Adaptive and Polymorphic Computer Architectures

Author:Assistant Professor Michel A. Kinsy University of Oregon
Date:October 30, 2014
Time:15:30
Location:220 Deschutes

Abstract

The current design approach in multicore or many-core computer systems presents application programmers with a great deal of challenges due to their ever-increasing complexity. Unlike frequency-scaling where performance is increased equally across the board, core-scaling pushes the burden of harnessing this additional processing power on the application or software programmer. To make optimal use of the system components, programmers must first learn about system parameters and how to best leverage them for a given application.

This approach requires time, effort, and often leads to suboptimal application performance in term of execution time or power. As a solution to this problem, we propose the Helios Multicore System (HMS), an adaptive computer architecture framework that applies machine learning algorithms and control theory techniques to the application execution by reasoning about the system runtime performance trade-offs. It has heterogeneous reconfigurable cores with fast hardware-level migration capability, self-organization memory structures and hierarchies, an adaptive and quality-of-service aware network-on-chip, and a built-in hardware layer for dynamic, autonomous resource management.

Biography

Michel A. Kinsy is an Assistant Professor in the Department of Computer and Information at the University of Oregon and director of the Computer Architecture and Embedded Systems (CAES) Laboratory. He received his Ph.D. in Electrical Engineering and Computer Science from the Massachusetts Institute of Technology (MIT) in 2013. His doctoral work is one of the first to develop algorithms and hardware techniques to emulate and control large-scale power systems at the microsecond resolution. Prior to joining the University of Oregon, Dr. Kinsy was a Technical Staff at the MIT Lincoln Laboratory. Dr. Kinsy is an MIT Presidential Fellow and holds an M.S. in Electrical Engineering and Computer Science from MIT, a B.S.E. in Computer Systems Engineering and a B.S. in Computer Science from Arizona State University.

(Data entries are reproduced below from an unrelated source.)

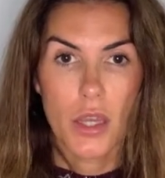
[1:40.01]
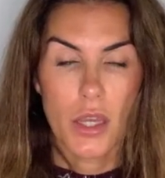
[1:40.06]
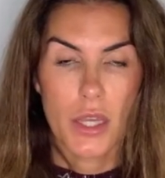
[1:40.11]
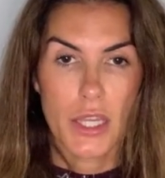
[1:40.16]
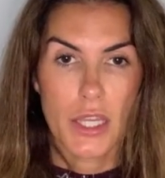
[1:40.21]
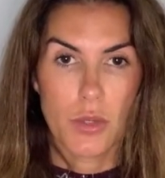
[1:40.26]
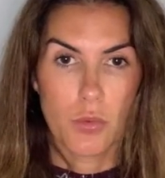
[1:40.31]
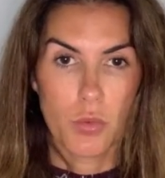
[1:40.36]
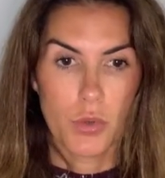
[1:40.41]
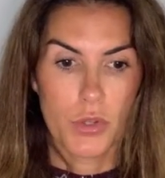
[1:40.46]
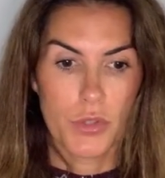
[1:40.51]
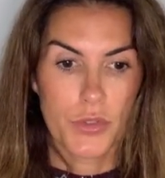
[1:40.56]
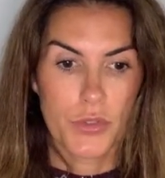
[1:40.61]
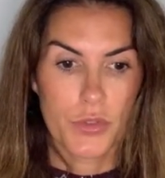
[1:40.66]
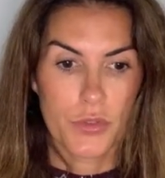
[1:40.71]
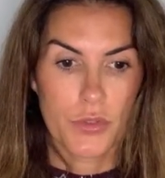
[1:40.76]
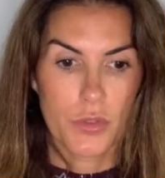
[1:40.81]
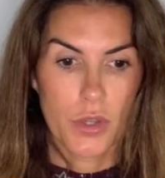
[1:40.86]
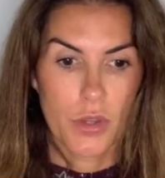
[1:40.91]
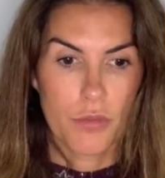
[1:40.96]
he
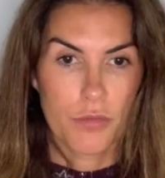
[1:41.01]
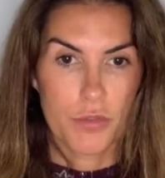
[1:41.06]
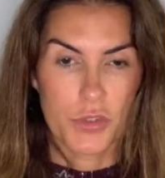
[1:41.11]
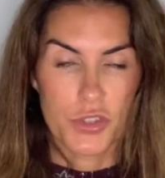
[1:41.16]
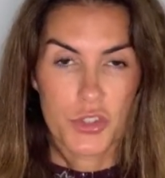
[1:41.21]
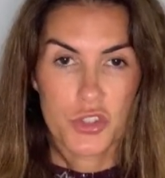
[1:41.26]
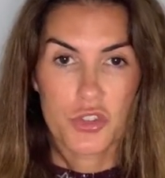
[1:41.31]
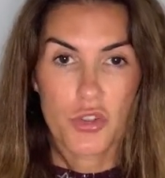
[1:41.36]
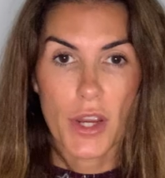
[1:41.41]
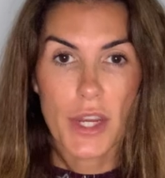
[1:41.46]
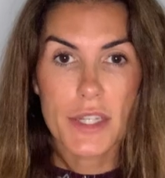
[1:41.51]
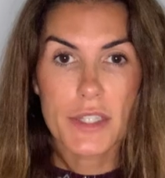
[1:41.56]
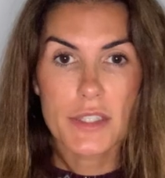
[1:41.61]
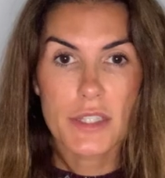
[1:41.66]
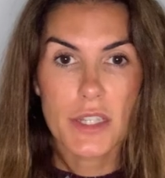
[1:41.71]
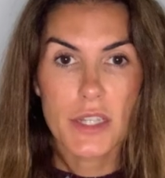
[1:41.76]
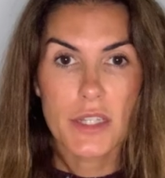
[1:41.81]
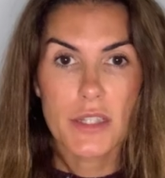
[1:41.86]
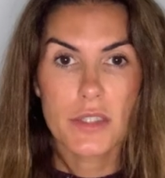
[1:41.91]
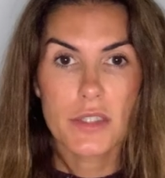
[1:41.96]
was
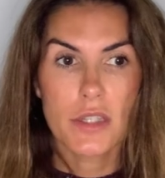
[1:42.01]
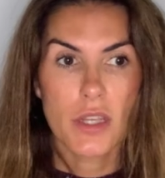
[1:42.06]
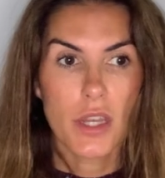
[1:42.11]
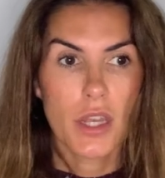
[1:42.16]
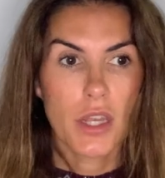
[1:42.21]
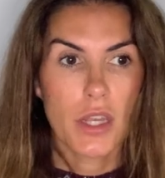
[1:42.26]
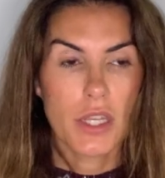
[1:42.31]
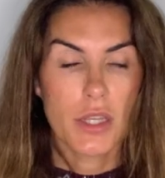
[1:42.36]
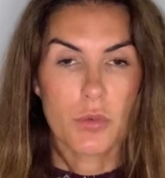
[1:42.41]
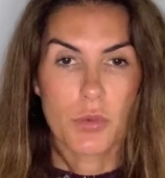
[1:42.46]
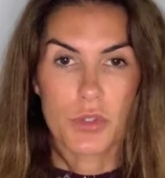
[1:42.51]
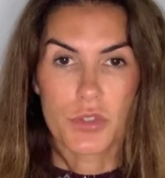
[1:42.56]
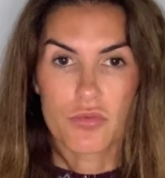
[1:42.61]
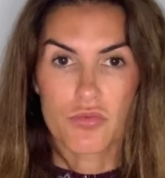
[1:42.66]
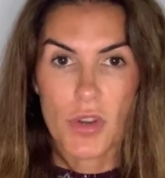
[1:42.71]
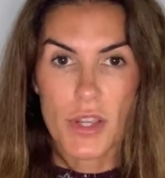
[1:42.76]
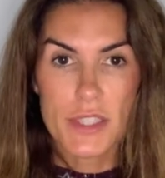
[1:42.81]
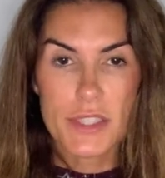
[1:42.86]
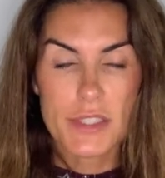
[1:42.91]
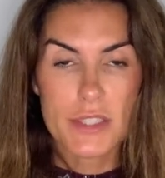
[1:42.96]
frustrated, he was
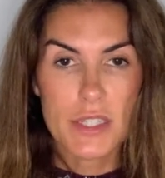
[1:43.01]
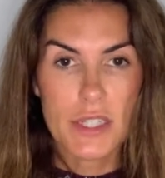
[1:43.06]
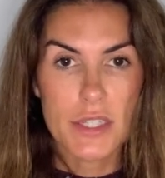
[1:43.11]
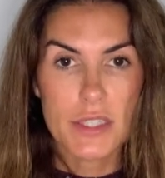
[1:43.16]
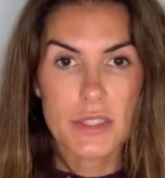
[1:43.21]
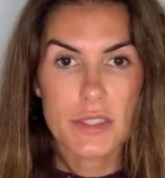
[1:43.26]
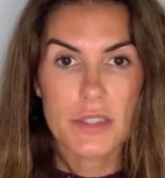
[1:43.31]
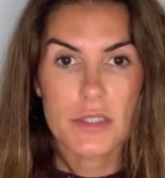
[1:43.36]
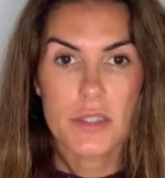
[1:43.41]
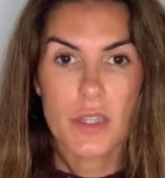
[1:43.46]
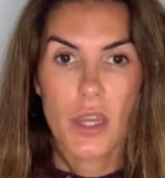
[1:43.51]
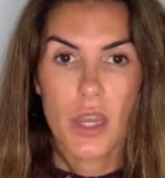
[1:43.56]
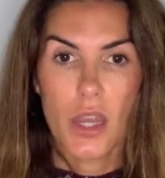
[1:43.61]
restless,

Prof. Michel Kinsy's research interests lie in the general area of computer system design with particular emphasis on self-aware, adaptive, high-performance many-core architectures, computer hardware security, very large scale integration (VLSI) systems design, intelligent network-on-chip (NoC), cyber-physical systems (CPS), reconfigurable hardware systems, large-scale distributed systems, and hard real-time embedded systems. He is particularly interested in the application of machine learning techniques to hardware execution.